> [HOW TO COMPLETE THIS TASK]:
Your answer must be every line below, repeated exactly.

[Dataset entries]
------------------------------------------------------------------------
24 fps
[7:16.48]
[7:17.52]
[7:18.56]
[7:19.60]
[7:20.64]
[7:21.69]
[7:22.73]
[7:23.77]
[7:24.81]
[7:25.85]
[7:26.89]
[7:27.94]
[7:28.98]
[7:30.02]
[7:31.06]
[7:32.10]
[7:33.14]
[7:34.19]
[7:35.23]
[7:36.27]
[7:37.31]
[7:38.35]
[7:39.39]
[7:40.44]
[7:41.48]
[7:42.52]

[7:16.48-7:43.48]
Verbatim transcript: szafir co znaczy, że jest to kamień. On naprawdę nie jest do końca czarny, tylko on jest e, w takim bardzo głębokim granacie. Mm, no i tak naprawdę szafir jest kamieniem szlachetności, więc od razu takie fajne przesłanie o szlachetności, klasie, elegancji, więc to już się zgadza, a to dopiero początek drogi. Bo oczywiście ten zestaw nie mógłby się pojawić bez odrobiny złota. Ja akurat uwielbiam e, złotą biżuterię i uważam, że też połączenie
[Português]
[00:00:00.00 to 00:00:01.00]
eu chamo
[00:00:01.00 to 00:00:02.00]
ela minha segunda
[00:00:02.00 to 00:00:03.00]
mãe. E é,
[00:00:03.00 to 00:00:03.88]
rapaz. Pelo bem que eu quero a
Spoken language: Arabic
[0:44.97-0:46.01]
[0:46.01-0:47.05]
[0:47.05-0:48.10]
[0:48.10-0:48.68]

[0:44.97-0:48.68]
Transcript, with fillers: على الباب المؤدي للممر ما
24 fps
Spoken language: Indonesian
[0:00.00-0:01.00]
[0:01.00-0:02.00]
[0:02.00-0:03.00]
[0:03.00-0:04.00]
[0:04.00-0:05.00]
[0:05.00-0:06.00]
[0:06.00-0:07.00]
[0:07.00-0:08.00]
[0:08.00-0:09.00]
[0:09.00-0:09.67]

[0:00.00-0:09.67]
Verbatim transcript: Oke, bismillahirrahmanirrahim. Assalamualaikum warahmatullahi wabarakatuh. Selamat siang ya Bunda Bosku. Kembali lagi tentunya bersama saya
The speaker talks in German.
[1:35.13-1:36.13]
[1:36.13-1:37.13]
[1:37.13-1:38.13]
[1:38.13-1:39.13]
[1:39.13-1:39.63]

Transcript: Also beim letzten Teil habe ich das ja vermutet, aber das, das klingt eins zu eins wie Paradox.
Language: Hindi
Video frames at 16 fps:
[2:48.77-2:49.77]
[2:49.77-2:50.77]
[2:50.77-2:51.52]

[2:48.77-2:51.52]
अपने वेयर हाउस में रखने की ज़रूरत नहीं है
------------------------------------------------------------------------
> [RESPONSE FOR THIS EXERCISE]:
24 fps
[7:16.48]
[7:17.52]
[7:18.56]
[7:19.60]
[7:20.64]
[7:21.69]
[7:22.73]
[7:23.77]
[7:24.81]
[7:25.85]
[7:26.89]
[7:27.94]
[7:28.98]
[7:30.02]
[7:31.06]
[7:32.10]
[7:33.14]
[7:34.19]
[7:35.23]
[7:36.27]
[7:37.31]
[7:38.35]
[7:39.39]
[7:40.44]
[7:41.48]
[7:42.52]

[7:16.48-7:43.48]
Verbatim transcript: szafir co znaczy, że jest to kamień. On naprawdę nie jest do końca czarny, tylko on jest e, w takim bardzo głębokim granacie. Mm, no i tak naprawdę szafir jest kamieniem szlachetności, więc od razu takie fajne przesłanie o szlachetności, klasie, elegancji, więc to już się zgadza, a to dopiero początek drogi. Bo oczywiście ten zestaw nie mógłby się pojawić bez odrobiny złota. Ja akurat uwielbiam e, złotą biżuterię i uważam, że też połączenie
[Português]
[00:00:00.00 to 00:00:01.00]
eu chamo
[00:00:01.00 to 00:00:02.00]
ela minha segunda
[00:00:02.00 to 00:00:03.00]
mãe. E é,
[00:00:03.00 to 00:00:03.88]
rapaz. Pelo bem que eu quero a
Spoken language: Arabic
[0:44.97-0:46.01]
[0:46.01-0:47.05]
[0:47.05-0:48.10]
[0:48.10-0:48.68]

[0:44.97-0:48.68]
Transcript, with fillers: على الباب المؤدي للممر ما
24 fps
Spoken language: Indonesian
[0:00.00-0:01.00]
[0:01.00-0:02.00]
[0:02.00-0:03.00]
[0:03.00-0:04.00]
[0:04.00-0:05.00]
[0:05.00-0:06.00]
[0:06.00-0:07.00]
[0:07.00-0:08.00]
[0:08.00-0:09.00]
[0:09.00-0:09.67]

[0:00.00-0:09.67]
Verbatim transcript: Oke, bismillahirrahmanirrahim. Assalamualaikum warahmatullahi wabarakatuh. Selamat siang ya Bunda Bosku. Kembali lagi tentunya bersama saya
The speaker talks in German.
[1:35.13-1:36.13]
[1:36.13-1:37.13]
[1:37.13-1:38.13]
[1:38.13-1:39.13]
[1:39.13-1:39.63]

Transcript: Also beim letzten Teil habe ich das ja vermutet, aber das, das klingt eins zu eins wie Paradox.
Language: Hindi
Video frames at 16 fps:
[2:48.77-2:49.77]
[2:49.77-2:50.77]
[2:50.77-2:51.52]

[2:48.77-2:51.52]
अपने वेयर हाउस में रखने की ज़रूरत नहीं है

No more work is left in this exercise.